Well, since you asked (rhetorically I’m sure), I’m kind of sore at you. I’m sorry to be so off-topic but – I just finished Operating Instructions and it left me with a sour after-taste. Maybe Anne Lamott is too cerebral for me, but reading about her fuckedupedness didn’t make me feel better about my own. I actually found her frightening.

THEN, I went to Lululemon – thrilled to find out I have one about 5 minutes from my house. Until I realized that I better not even bother trying them on, unless I want to be buried in them, because my husband would kill me if I spent $92 on yoga pants. That I can’t even wear to work.

Finally, I saw the pictures of you in the bikini. haha. Thanks a lot. My baby is 3 months older than yours and my “figure” is….NOT to be photographed in a bikini and posted on the internet.

Is this all some sort of message that I am living my life a little too closely to your blog posts? maybe. Still – I feel badly about your bug bites and dog lumps. Thanks for sharing – I’m off to shop for a Macbook Pro.

Katherine
Katherine
16 years ago

Okay, so to summarize so far, we have:
PoH
snotacular teething
doggy anal glands
rampant itching resulting in…
nighttime skull scooping
mosquitos, ticks, chiggers, and other assorted human-eating bugs
fatty lumps
the occasional geek commenter dissing DOS (again)

and one of my new all-time favorite lines

“sometimes an itchy butt is just an itchy butt.” Amen, sister.

God I love my lunchtime blogs. Throw in a penis or two (or the new euphamism I read for that this morning– some “tackle”), and we have a GD smorgasbord of delight.

Thank you all.

Danielle-Lee
16 years ago

‘Sometimes an itchy butt is just an itchy butt’. Oh my.

WickedStepMom
16 years ago

I have been anti-MAC for a while. Now, I want one.. I am such a sell out.

Karl
Karl
16 years ago

Not allergic to mosquito bites, thank goodness, because I attract the little fuckers like you wouldn’t believe.
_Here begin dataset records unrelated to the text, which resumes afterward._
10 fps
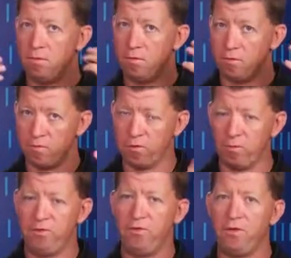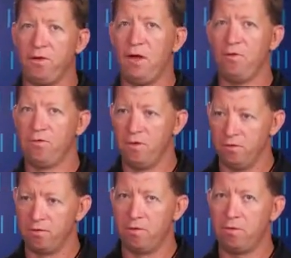virtual machines and containers are
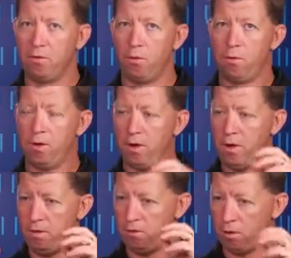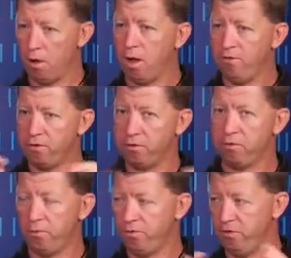different. Don't apply your logic of
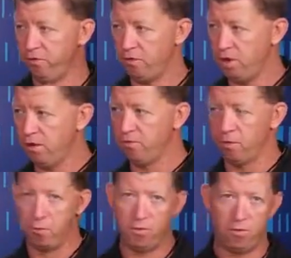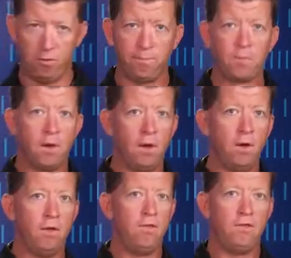virtual machines and containers. Number two,
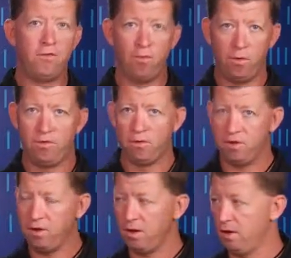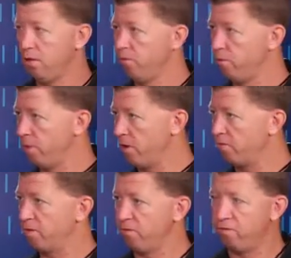this is only just getting announced with
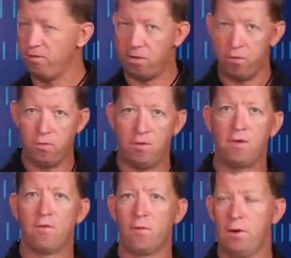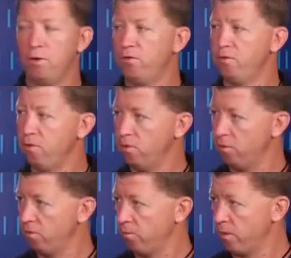Microsoft. This is a new thing for Windows. It's a new
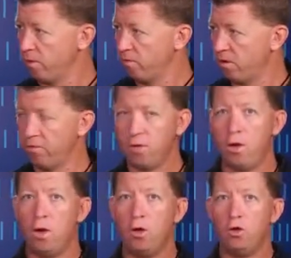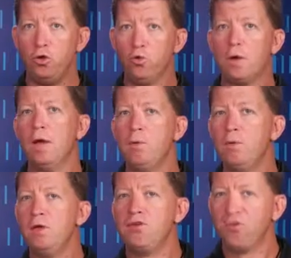thing for Microsoft. You can
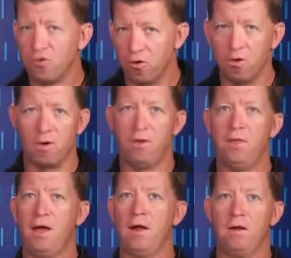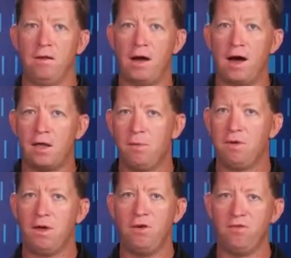be assured that
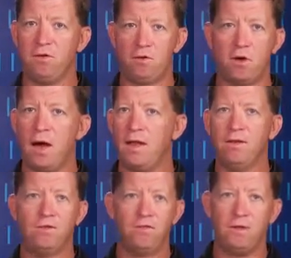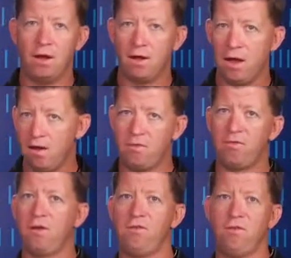documentation, guidance, dedicated
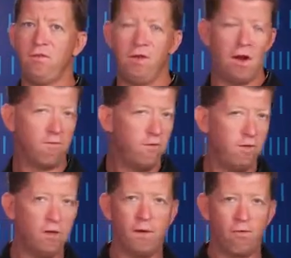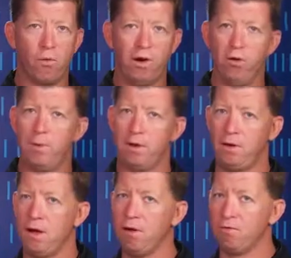sessions, and everything you ever want to know about
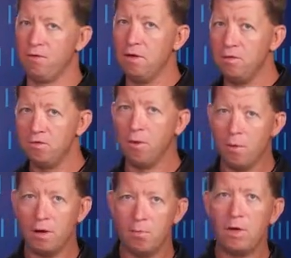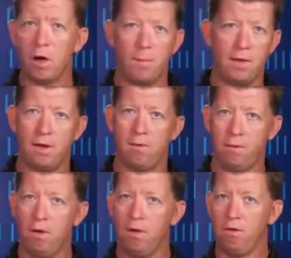containers is going to be coming out
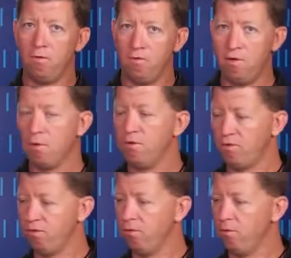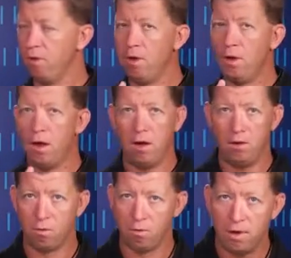very soon and
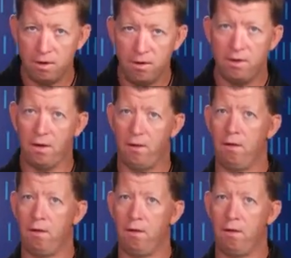in great detail.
I *am* allergic to flea bites, to the extent where one emergency room (!) resident exclaimed admiringly “Wow, I’ve never seem ’em like this one!”

As for the Mac thing, I run a Winders-free zone here at the home office, thank you very much. I am jealous of your new NacBook Pro! I have been suffering with a 4-year-old TiBook which to my great annoyance continues to function acceptably and refuses to break, dammit.

kristylynne
kristylynne
16 years ago

I was going to suggest Benadryl also, but a few people beat me to it. Yesterday I bought a topical Benadryl gel that comes in handy stick form. You just dab it on there. So far, so good.
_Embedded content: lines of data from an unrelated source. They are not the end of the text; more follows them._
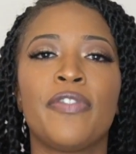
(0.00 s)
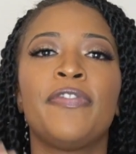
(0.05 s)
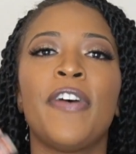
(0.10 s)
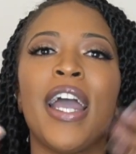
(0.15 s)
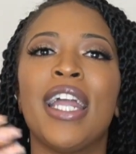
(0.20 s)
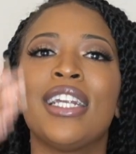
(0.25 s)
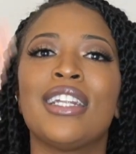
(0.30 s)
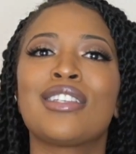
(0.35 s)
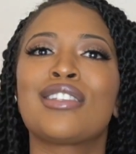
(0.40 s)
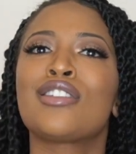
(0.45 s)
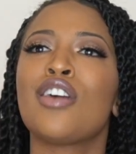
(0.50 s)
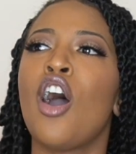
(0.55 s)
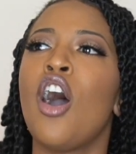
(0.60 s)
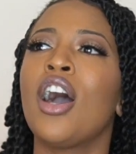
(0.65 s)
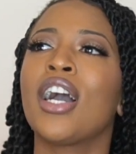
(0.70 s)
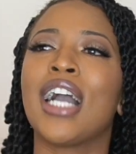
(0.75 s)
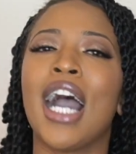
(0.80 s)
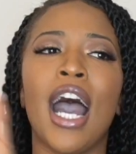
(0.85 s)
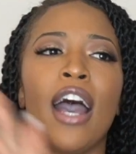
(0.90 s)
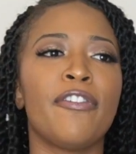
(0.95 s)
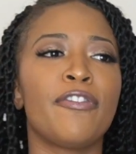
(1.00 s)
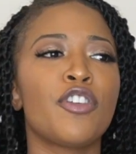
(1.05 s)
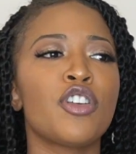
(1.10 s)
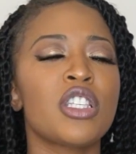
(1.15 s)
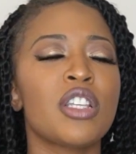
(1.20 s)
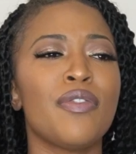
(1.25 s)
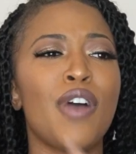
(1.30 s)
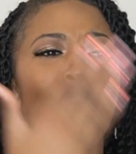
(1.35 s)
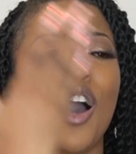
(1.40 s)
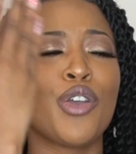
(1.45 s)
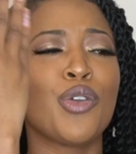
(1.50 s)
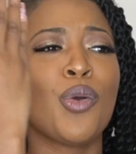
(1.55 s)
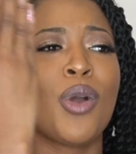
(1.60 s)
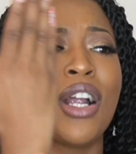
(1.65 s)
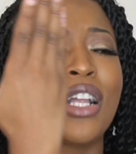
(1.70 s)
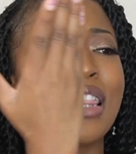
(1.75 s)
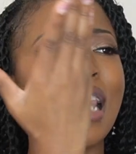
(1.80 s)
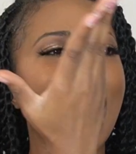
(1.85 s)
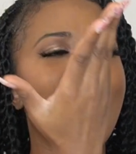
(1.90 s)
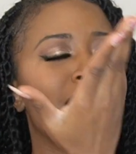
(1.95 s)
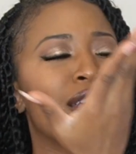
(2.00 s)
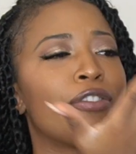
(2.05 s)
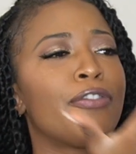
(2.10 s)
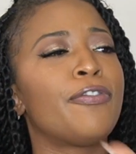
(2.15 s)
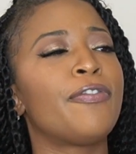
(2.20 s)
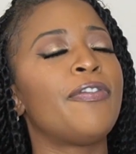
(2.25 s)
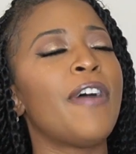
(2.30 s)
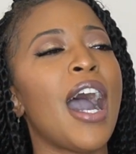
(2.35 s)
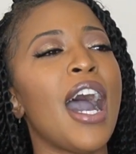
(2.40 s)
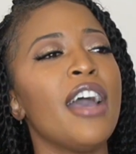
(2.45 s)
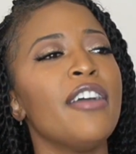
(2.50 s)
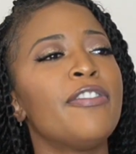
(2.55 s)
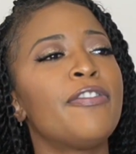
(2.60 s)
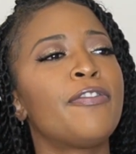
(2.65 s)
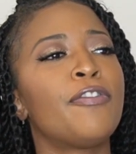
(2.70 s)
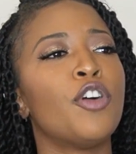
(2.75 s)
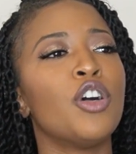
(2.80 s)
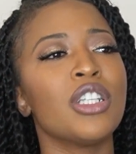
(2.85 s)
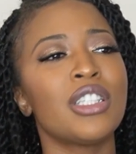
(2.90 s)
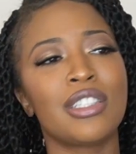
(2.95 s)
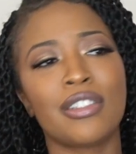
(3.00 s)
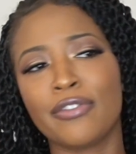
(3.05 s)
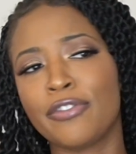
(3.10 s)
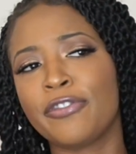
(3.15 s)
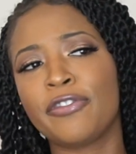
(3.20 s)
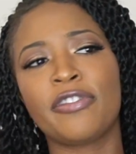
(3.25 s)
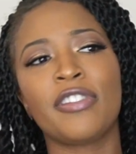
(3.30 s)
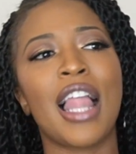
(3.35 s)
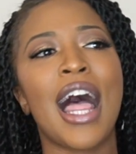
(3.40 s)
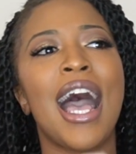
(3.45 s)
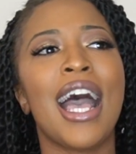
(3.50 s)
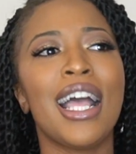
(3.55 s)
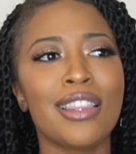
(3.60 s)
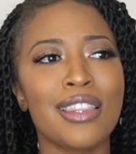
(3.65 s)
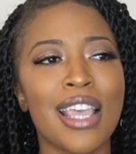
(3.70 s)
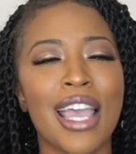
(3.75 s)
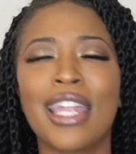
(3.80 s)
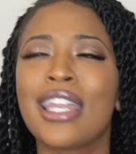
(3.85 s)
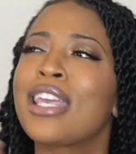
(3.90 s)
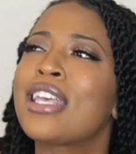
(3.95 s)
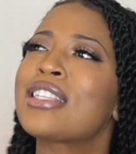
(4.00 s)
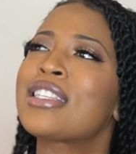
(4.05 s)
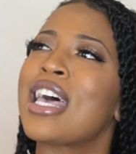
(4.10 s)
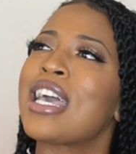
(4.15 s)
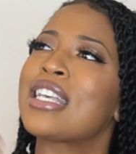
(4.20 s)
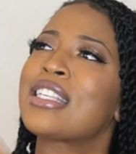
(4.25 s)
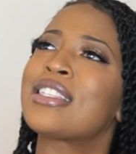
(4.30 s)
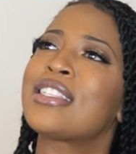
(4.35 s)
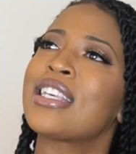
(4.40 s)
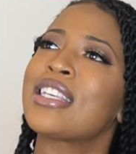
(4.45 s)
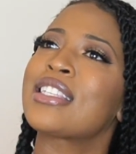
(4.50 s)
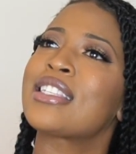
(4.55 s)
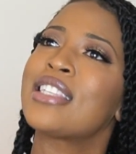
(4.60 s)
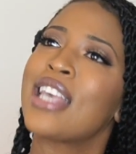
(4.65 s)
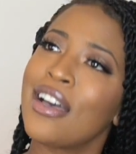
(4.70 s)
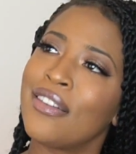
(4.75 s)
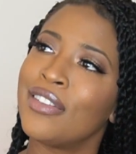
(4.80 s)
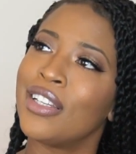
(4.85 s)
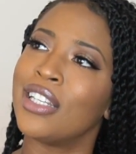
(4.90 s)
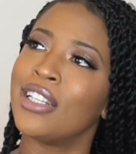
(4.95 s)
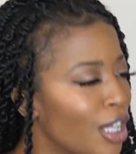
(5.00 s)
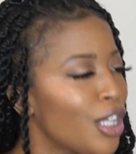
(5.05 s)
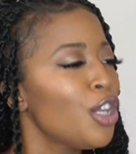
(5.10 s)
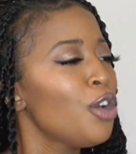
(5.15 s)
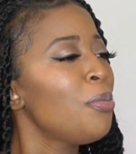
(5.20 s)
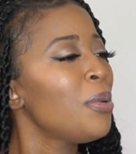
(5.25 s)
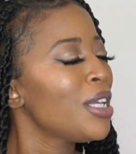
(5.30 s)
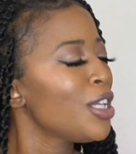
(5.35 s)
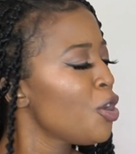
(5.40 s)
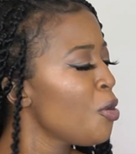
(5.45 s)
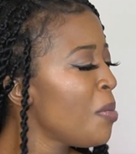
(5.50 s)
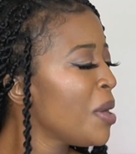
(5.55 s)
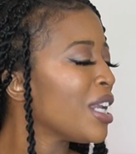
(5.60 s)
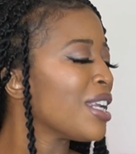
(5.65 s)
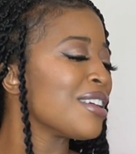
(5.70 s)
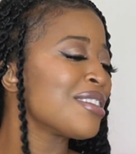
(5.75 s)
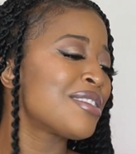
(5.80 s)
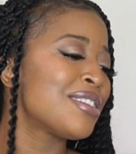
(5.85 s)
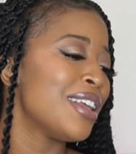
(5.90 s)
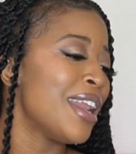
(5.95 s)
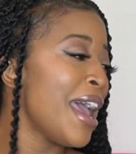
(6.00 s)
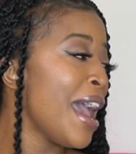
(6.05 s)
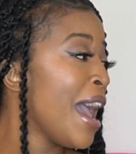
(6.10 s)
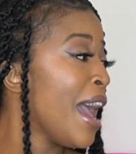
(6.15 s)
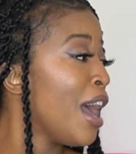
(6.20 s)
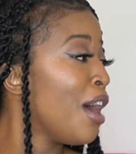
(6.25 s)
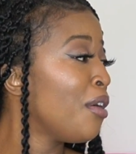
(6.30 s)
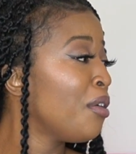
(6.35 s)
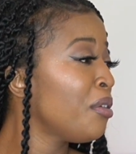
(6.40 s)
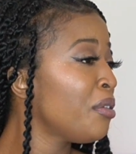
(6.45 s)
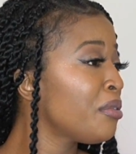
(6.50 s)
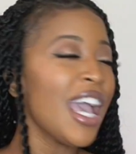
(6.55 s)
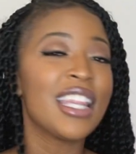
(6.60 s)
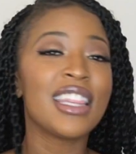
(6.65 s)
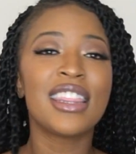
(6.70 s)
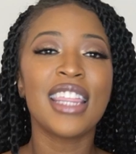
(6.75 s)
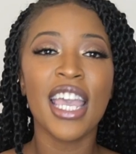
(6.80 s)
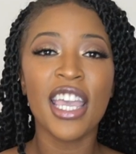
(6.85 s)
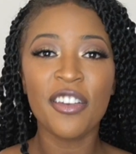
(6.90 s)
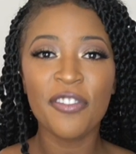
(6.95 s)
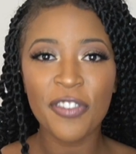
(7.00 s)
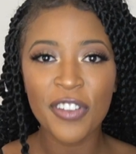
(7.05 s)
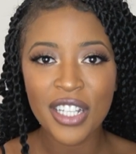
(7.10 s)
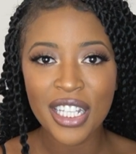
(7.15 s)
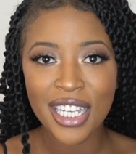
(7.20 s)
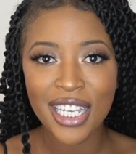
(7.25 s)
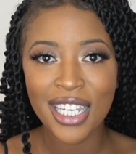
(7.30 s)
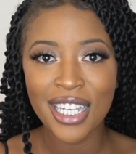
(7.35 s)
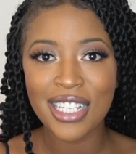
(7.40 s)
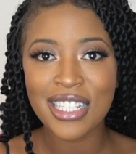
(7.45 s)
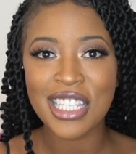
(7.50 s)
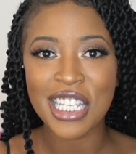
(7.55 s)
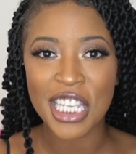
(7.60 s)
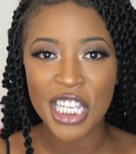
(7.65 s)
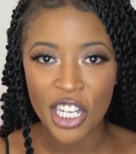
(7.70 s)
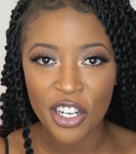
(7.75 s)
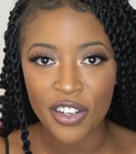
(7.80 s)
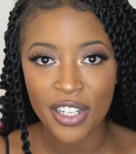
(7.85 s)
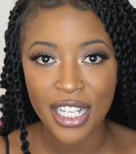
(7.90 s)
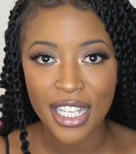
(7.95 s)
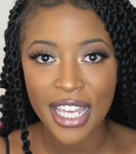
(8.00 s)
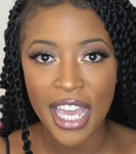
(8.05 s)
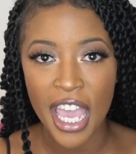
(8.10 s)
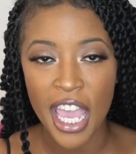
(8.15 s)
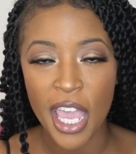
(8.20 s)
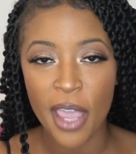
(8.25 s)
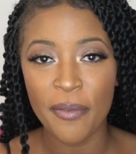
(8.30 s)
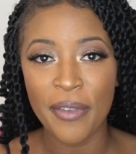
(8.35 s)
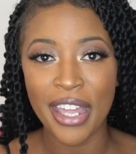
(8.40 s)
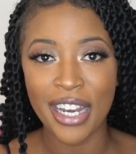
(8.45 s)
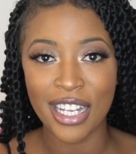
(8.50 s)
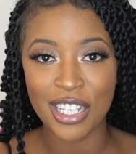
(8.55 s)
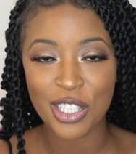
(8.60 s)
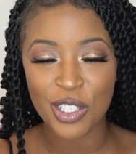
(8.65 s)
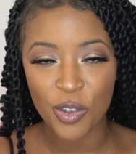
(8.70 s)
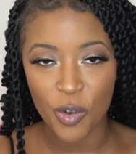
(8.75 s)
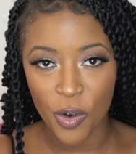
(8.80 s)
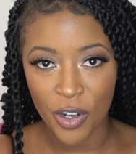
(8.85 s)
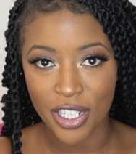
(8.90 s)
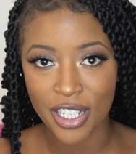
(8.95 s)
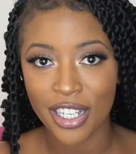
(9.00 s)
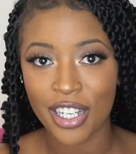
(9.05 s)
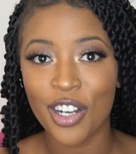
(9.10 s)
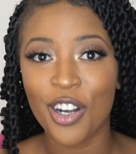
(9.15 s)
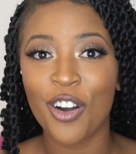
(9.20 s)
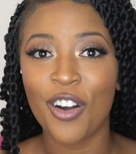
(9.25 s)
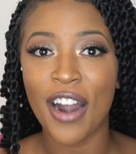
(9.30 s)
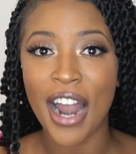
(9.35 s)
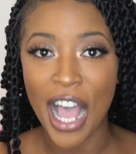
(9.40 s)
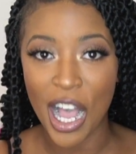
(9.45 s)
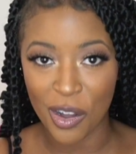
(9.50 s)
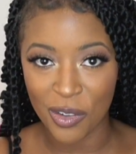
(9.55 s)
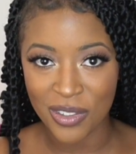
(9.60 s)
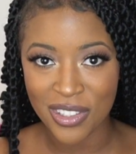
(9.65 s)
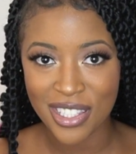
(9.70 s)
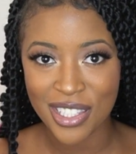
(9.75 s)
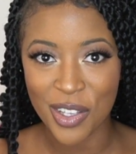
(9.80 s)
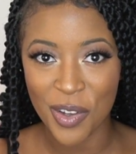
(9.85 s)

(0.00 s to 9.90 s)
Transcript: to fight this tall guy. First of all, you are like 5 foot flat and he's like 6'7". You better sit down. And thankfully, security came and escorted her out,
As for the dog’s butt – if he keeps it up, ask the vet about it. If not, maybe it’s just an itchy butt. :-)

Alley
Alley
16 years ago

My husband got bitten by something horrid last year and got this awesome ring around it so we were convinced it was lyme disease. Turned out to have been… well, we still don’t know exactly what it was, but a steroid cream worked wonders.

Our cat did that butt thing for awhile. She, uh, needed some trimming back there. Little bits were hanging on, so we got to wait for her to poo and then wipe her butt with a wet cloth to keep her clean! Ah, memories…

Valria
16 years ago

Oh so much to comment on…..

Keep us informed on DOG, you know how much we love her!

Leah
16 years ago

I too suffer from PoHs, and here’s my disgusting-but-it-works secret: if you scratch them until they bleed, and then squeeze the blood out, they’re stop itching.

Charlise
16 years ago

OK – I read the linked-to article. And well, I am still trying to understand how someone can scratch THROUGH bone. It isn’t making sense… Although very creepy, I am having trouble imagining how it is even possible.